Re: Schedule & spec organizations; giving priority to getUserMedia

On 03/22/2012 09:02 AM, Dominique Hazael-Massieux wrote:
> Hi Harald,
>
> Le mercredi 21 mars 2012 à 20:22 +0100, Harald Alvestrand a écrit :
>> I disagree with some of your prioritizations:
>>
>> - for the final getUserMedia API, the constraints API must be specified,
>> because constraints are part of the getUserMedia API, and cannot be
>> added afterwards.
> I challenge that view; I'm fairly sure that we'll see implementations of
> getUserMedia on the market that don't integrate the constraints APIs (we
> already do, in fact), in particular because the constraints API won't be
> ready in time for the schedule that implementers have in mind. But
> that's a guess —  I think we should ask implementers and align with
> their intent. We should probably ask that on the Media Capture TF
> mailing list.
What we see today is people stuffing "video:true, audio:true" into the 
place where the current discussions indicate that the constraints API is 
going to be (unless we change away from the current shape of getUserMedia).

Those implementations are going to be broken if that space in the 
arguments list gets used for a constraints API.

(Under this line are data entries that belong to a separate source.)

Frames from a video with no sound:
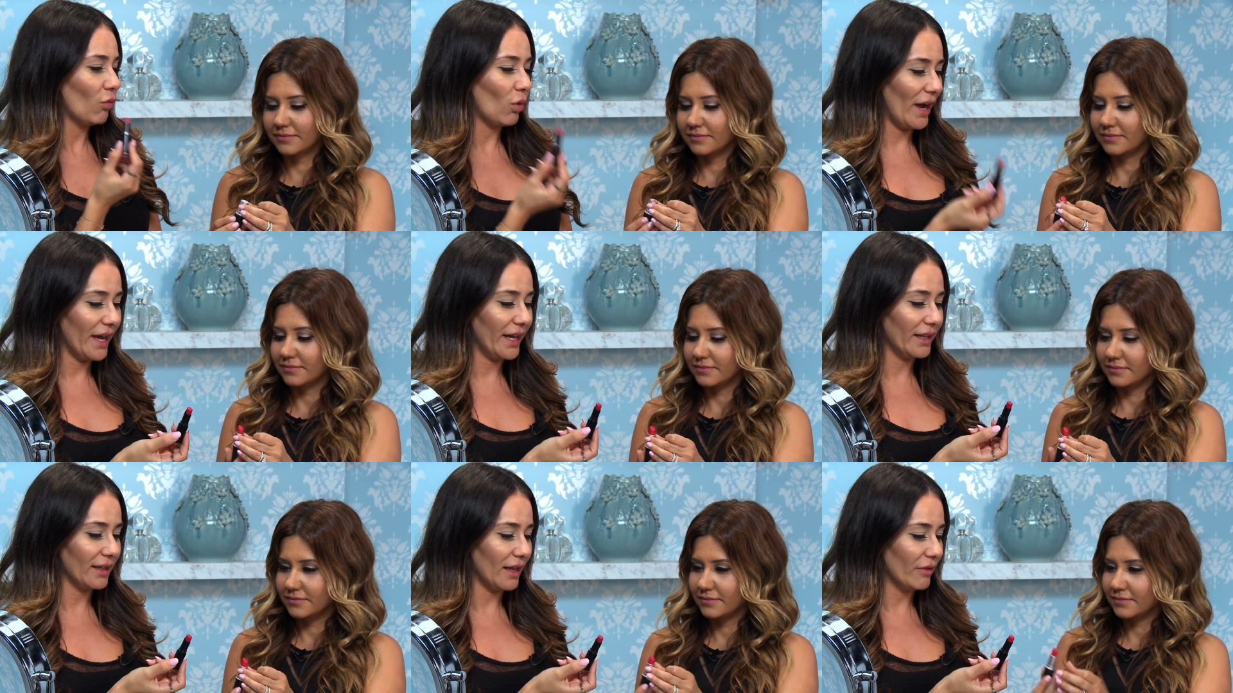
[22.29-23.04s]
Speaker 1: why
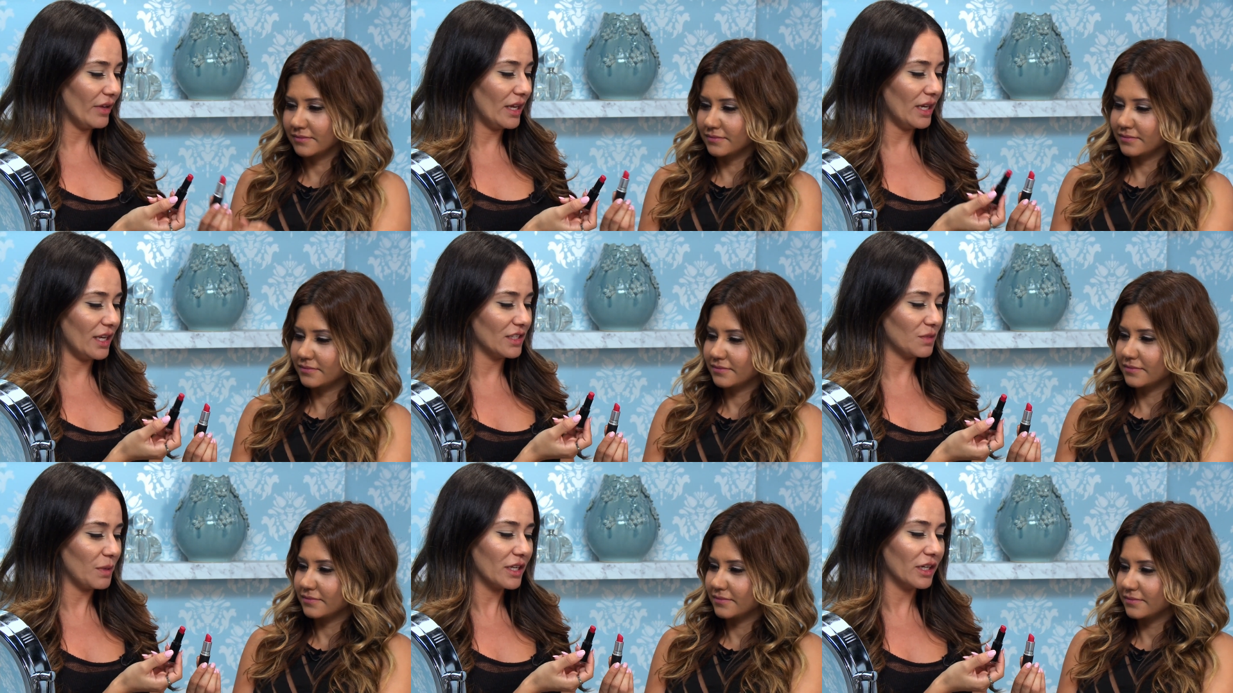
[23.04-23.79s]
I love it
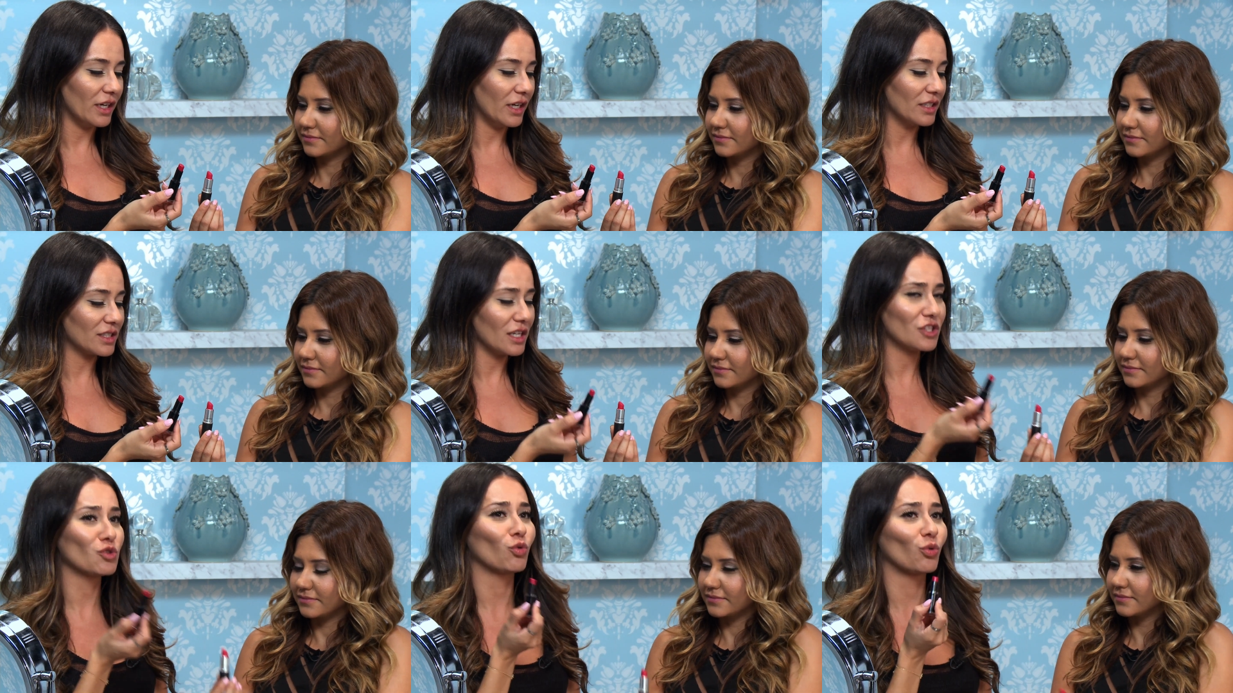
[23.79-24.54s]
is because
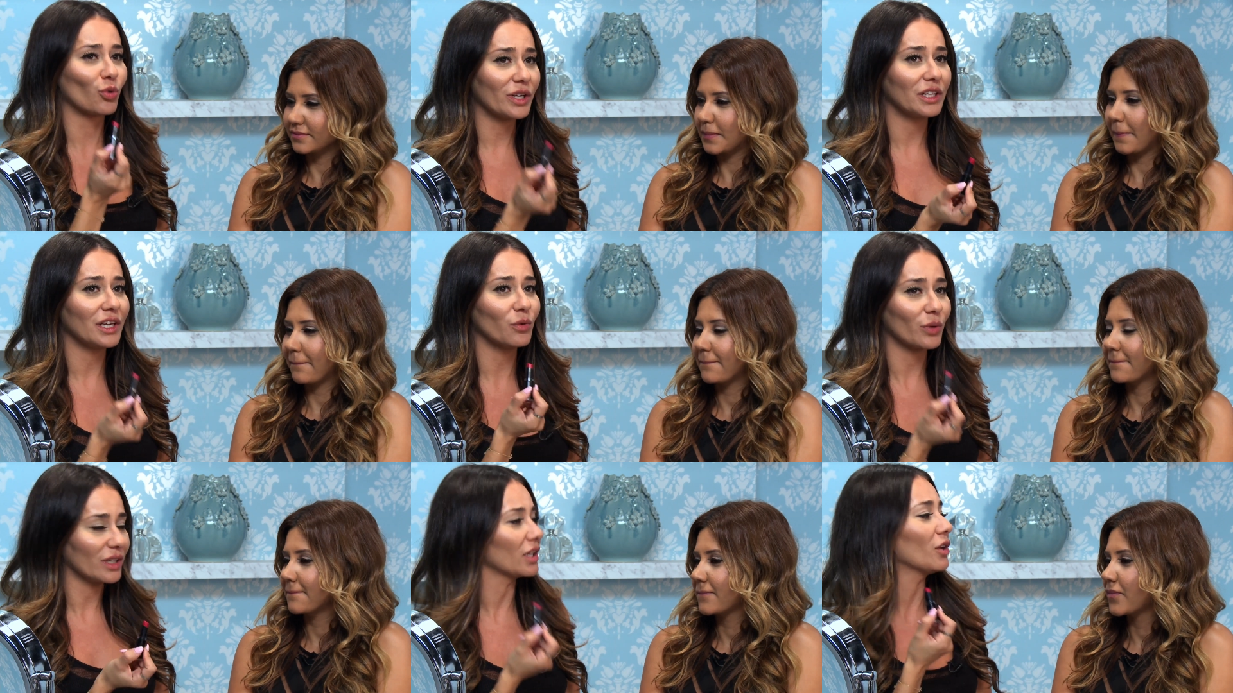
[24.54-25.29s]
it's
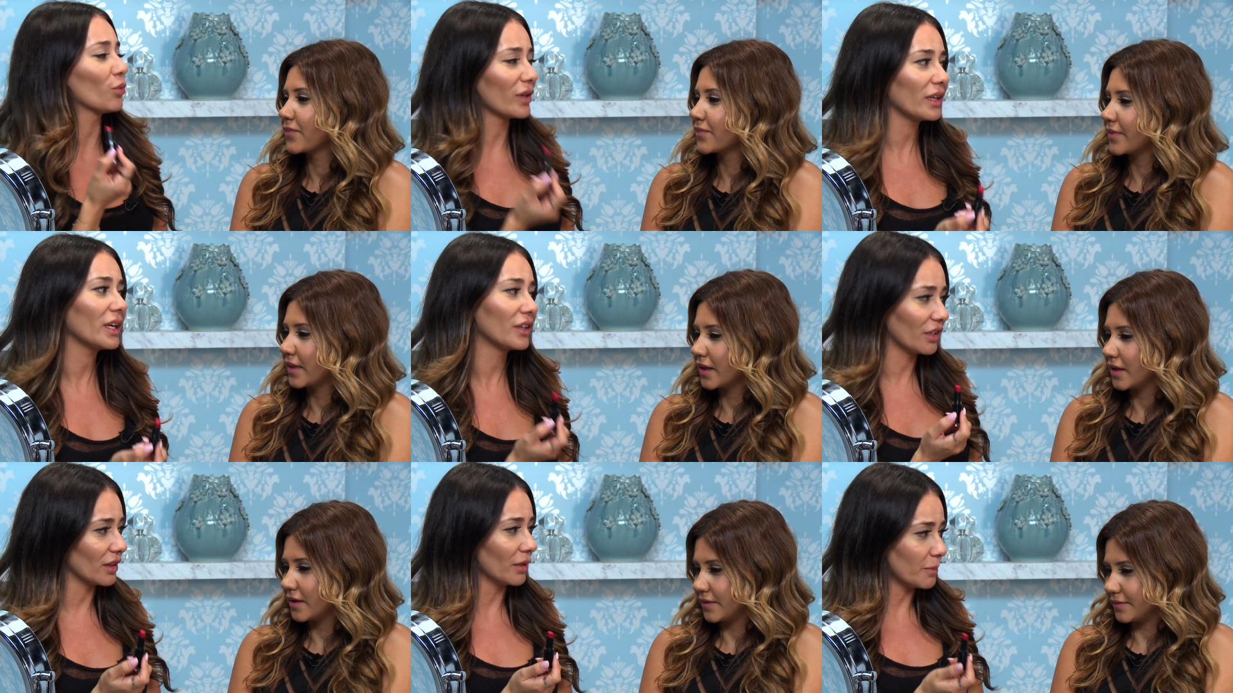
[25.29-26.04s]
really, really, really
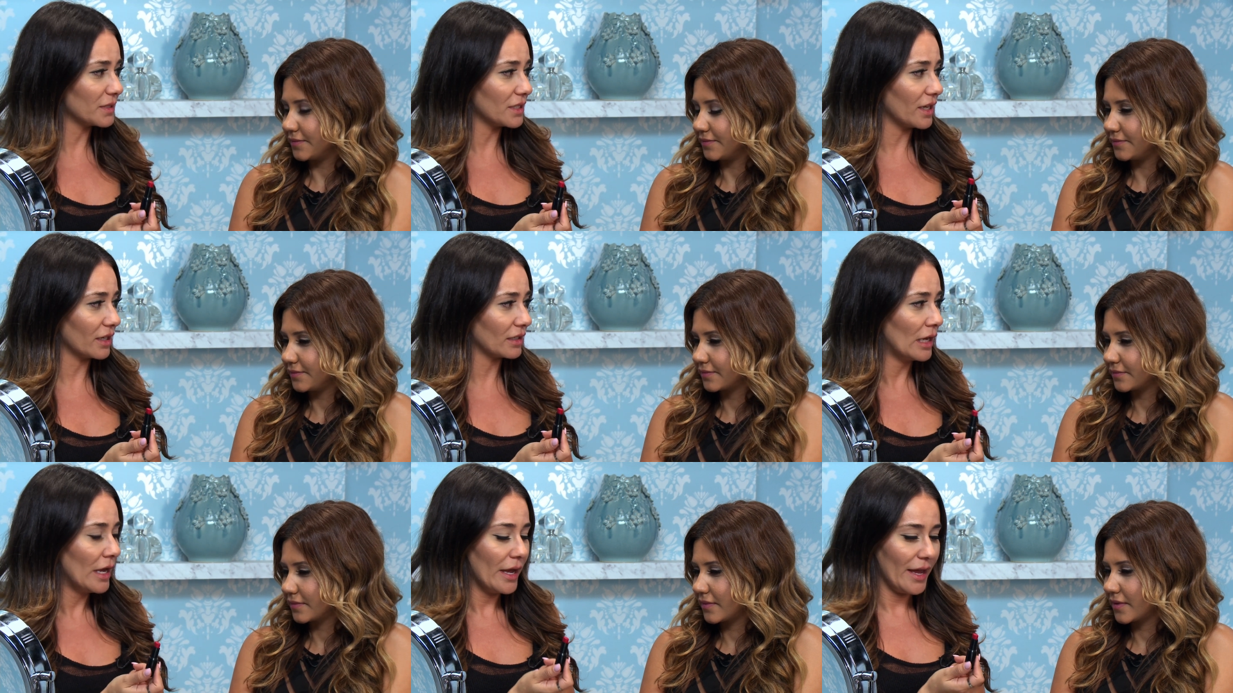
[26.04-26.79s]
good lipstick
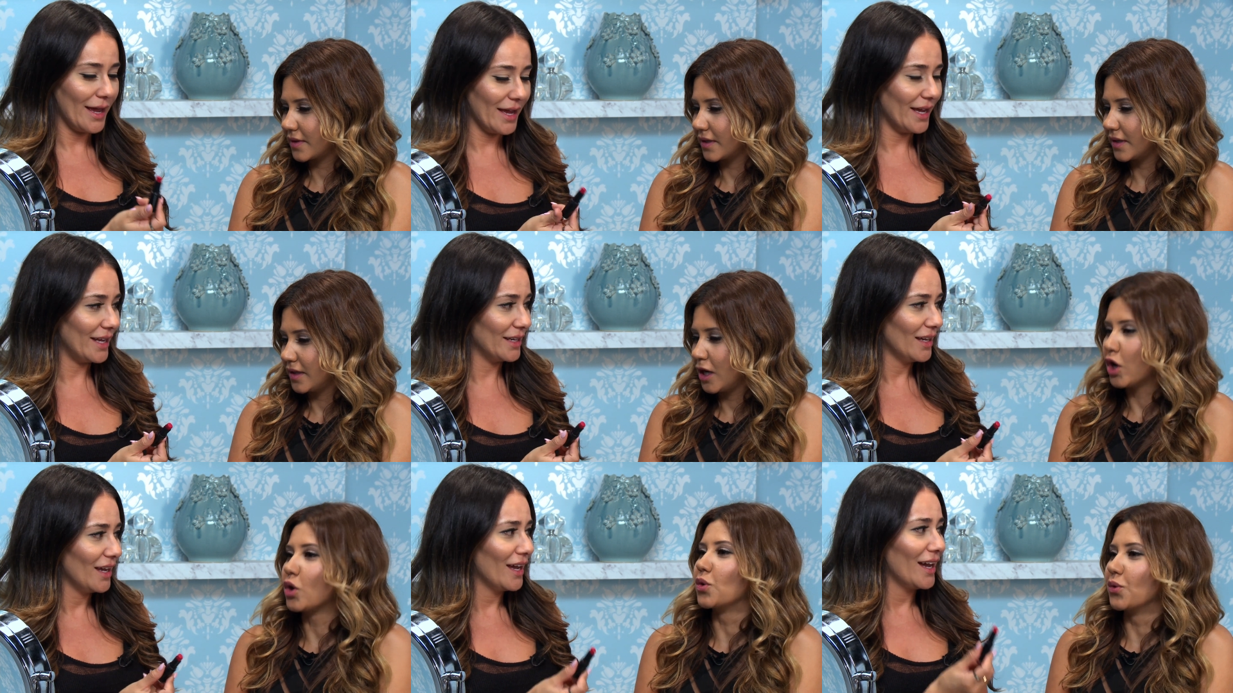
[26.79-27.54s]

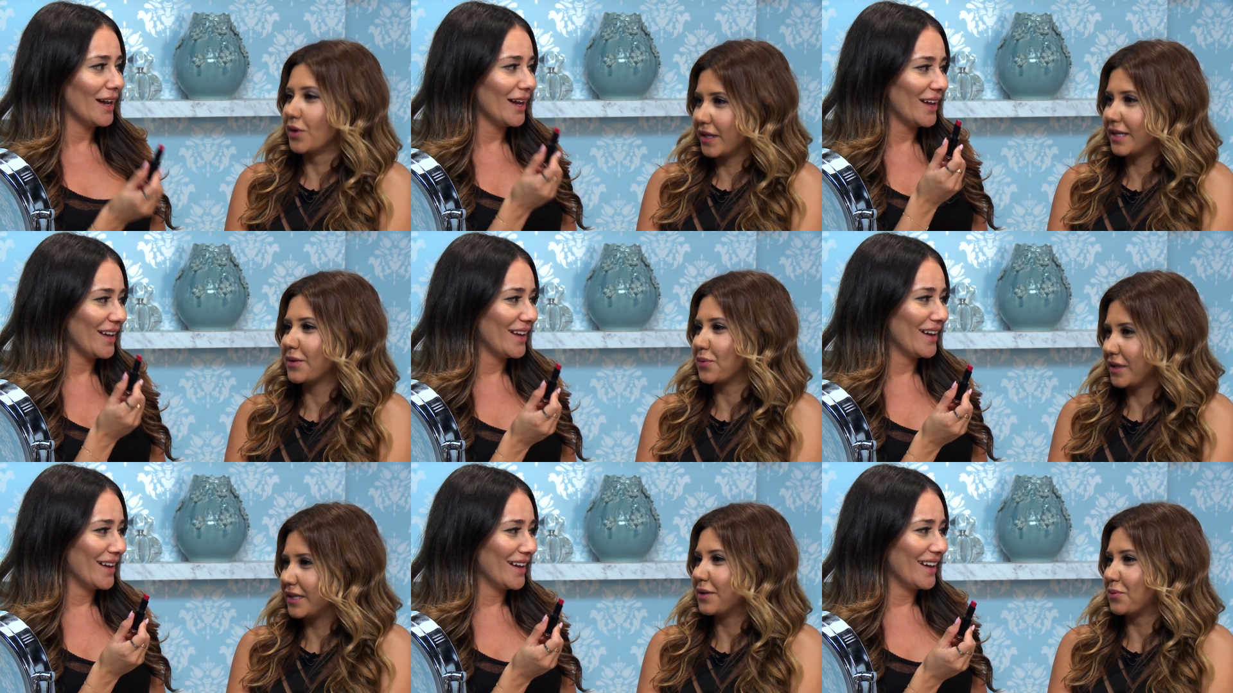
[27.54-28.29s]
and really,
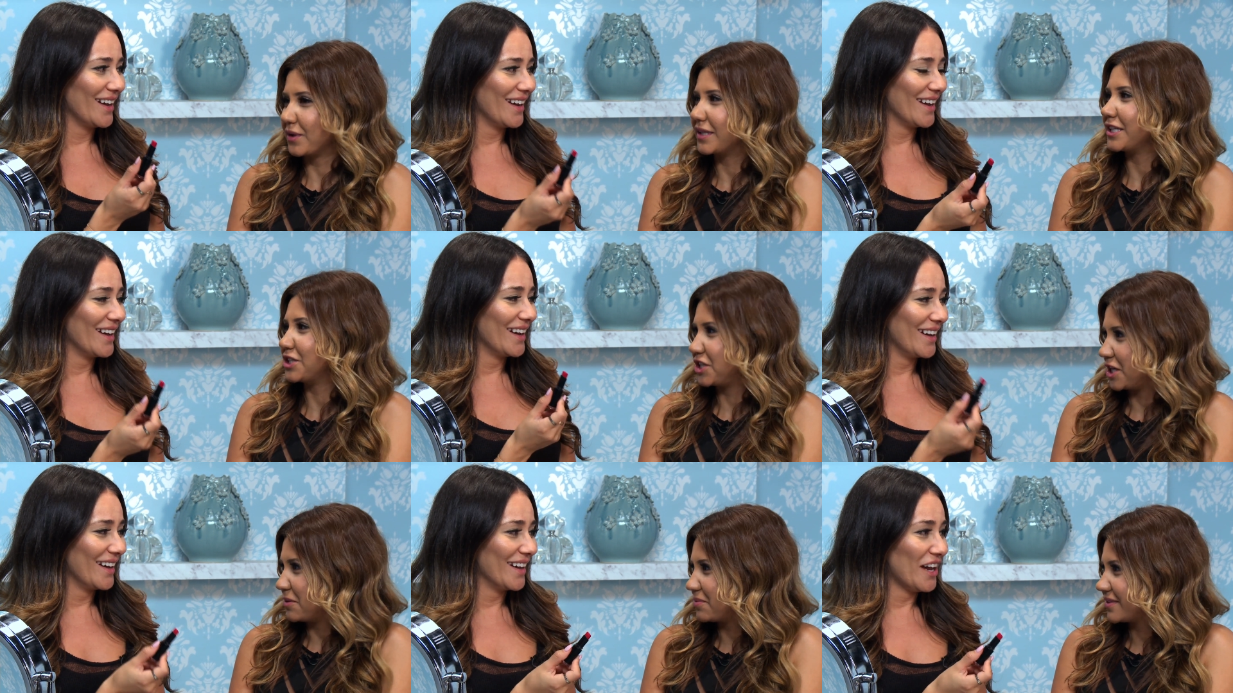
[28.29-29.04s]
really, really
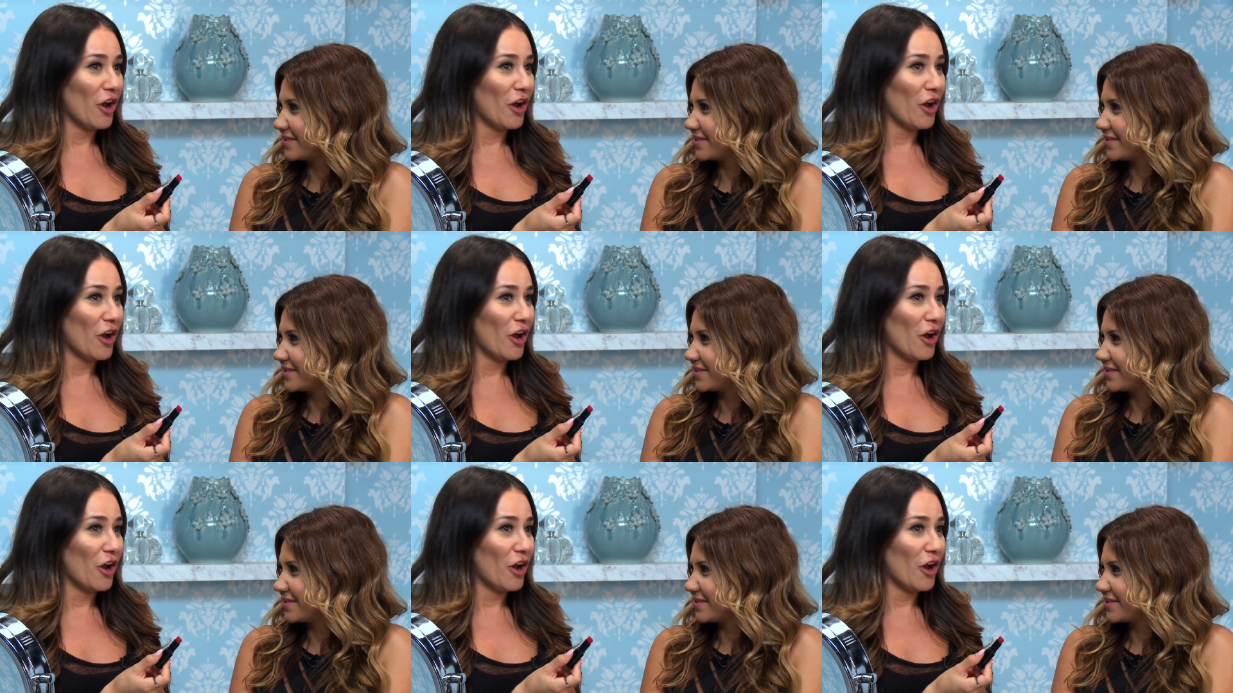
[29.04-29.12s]
cheap.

The rest of stuff that has to do with constraints can wait - but the 
particular syntax that is going into that place on the argument list has 
to be compatible with what we end up with as a constraints API before we 
declare that specification stable.

but yes, the argument list for getUserMedia is a discussion that the 
media capture TF needs to have.

> But based on what you assess below about defining specific constraints
> later on, our views might not be that different. I think we need to have
> a definition of getUserMedia that lets us add constraints down the line;
> I think the current proposal is actually pretty close (if not exactly
> sufficient).
Definitely.
> It seems that we need to define getUserMedia in a way that the first
> parameter be used to refine what media streams are needed; as long as
> that first parameter can be extended to take on further refinements, we
> should be able to accommodate a more complex constraints API. Given how
> extensible dictionaries are, I think we're probably already on the safe
> side.
Good. "It's a dictionary, and you MUST ignore the members you don't 
know" seems like a necessary and sufficient API.
>
>> - PeerConnection depends only indirectly on getUserMedia - the common
>> denominator is MediaStream. But until we have a means of generating
>> mediastreams from other sources than getUserMedia, all practical
>> applications will be dependent on having getUserMedia.
> Just a clarification on "indirect dependency": what I specifically mean
> by dependency is not specification dependency, but implementation
> dependency; I can't imagine anyone shipping PeerConnection without
> getUserMedia, so I call that a dependency.
There are some cases where that would make sense (PeerConnection 
implemented for JS engines that run on headless machines), but for the 
main case (browser), I agree.

I was thinking spec dependency.
>> - The recorder interface is another example of a terminal point in the
>> graph: Nothing depends on it, so it can safely be delayed without
>> delaying other things
> Agreed; I had forgotten about that interface is my rough schema.
>
>> - Specific constraints definitions can be delayed by almost any amount
>> without much impact.
>>
>> So my dependency graph goes at least in part like this:
>>
>>             /--- Recorder interface
>>            /
>> MediaStream<------------------- GetUserMedia
>>                                   |
>> Constraints interface<---------+ PeerConnection (media)<---------------\
>>                                                                             \
>>                          Data API<-----------------------------------
>> PeerConnection (full)
>>
>>
>> Luckily, a number of things have drafts now, including the constraints
>> interface.
>> And we do have implementations of several of the proposed pieces.
> Again, I suggest we only focus on dependencies in the sense of
> implementations, not in the sense of spec dependencies.
I don't get the logic here. You started out your message pointing to a 
need to get specs out so that the W3C IPR rules would kick in; in that 
case, the critical point is the spec dependency.
The implementation dependency can be handled by each browser independently.